You’ve probably heard of bots on the Internet by now, but you might not be sure what they are or what they do.
Internet bots or web robots, web crawlers, spider bots, or simply bots – are software tools that automatically run various tasks on the Internet. Depending on the bot creator, these tasks can be for good or bad. Bots usually imitate tasks that would otherwise be done by actual humans – like indexing web pages on the Internet or responding to people’s questions. The latter is known as customer service.
Good bots are typically used to automate tasks, like website scanning or data collection, and are generally used to make our lives easier. Bad bots, however, are used for malicious purposes in the online world. Imperva Incapsula’s annual report on bots found that 25.6% of bot traffic could be attributed to bad bots, a number that has largely remained the same over the last couple of years.
Bad bots are used to hack, spam, spy, interrupt, and compromise websites of various sizes.
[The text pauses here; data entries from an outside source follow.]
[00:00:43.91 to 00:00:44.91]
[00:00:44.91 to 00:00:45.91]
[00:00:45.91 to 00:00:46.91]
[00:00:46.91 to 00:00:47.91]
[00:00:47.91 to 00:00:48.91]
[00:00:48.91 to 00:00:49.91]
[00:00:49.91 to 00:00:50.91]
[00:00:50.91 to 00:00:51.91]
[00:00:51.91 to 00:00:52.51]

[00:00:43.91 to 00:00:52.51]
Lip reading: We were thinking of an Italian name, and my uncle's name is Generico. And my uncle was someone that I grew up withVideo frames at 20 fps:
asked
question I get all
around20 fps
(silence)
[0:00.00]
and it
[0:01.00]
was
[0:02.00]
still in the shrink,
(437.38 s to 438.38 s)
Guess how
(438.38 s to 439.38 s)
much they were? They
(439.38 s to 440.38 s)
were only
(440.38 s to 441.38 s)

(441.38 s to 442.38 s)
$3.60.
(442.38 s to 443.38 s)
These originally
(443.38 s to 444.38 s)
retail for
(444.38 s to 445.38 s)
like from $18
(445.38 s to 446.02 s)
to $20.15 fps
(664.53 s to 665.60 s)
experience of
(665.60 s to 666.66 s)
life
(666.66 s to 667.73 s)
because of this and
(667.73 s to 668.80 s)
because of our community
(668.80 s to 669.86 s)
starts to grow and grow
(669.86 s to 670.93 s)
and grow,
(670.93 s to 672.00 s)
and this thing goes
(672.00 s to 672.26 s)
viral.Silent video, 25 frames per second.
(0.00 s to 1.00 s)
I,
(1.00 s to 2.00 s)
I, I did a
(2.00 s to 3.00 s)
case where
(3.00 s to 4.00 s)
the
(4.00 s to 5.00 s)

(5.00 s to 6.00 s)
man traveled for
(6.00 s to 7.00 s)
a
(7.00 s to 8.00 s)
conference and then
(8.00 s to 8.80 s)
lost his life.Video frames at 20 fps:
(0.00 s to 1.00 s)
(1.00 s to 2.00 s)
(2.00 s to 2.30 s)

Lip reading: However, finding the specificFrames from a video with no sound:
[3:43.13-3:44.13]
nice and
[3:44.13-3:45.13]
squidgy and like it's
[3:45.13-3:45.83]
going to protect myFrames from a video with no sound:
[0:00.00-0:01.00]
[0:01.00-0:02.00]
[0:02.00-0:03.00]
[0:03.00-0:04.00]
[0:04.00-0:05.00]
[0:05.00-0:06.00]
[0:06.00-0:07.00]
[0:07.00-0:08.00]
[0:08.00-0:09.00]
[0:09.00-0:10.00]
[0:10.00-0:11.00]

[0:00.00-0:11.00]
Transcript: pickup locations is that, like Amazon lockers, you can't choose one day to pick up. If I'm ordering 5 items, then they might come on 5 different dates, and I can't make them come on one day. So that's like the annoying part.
You’ve already dealt with these annoying bots if you have an online presence. There are ways of dealing with bots. Since bots make up a quarter of the Internet traffic today, chances are you won’t be able to avoid them altogether, but with our help, you won’t be bothered by them on a regular basis.
We have some solutions to get rid of bots on your website. But first, let’s learn more about bots and why most people dislike them.
- What Is Bot Traffic?
- Common Misconceptions About Bots
- How to Disable Bad Bot Traffic on Your Website – The Hard Way
- Blocking Bad Bots on Your Website – The Easy Way
- Blocking Bots Leads to ‘Healthier’ Websites
What Is Bot Traffic?
When someone visits your website, analytics will log that session and attribute it to a user with specific characteristics like the web browser they’re using and their operating system. That’s regular traffic, and the other statistics they produce are called identifiers.
Now we covered what a single bot is, but what about bot traffic? By bot traffic, we refer to the traffic generated by bots. Bot traffic often has a negative meaning, but everything depends on the function of the bots. Generally, bots are essential in the service of a search engine or digital assistant, for example, Google or Siri.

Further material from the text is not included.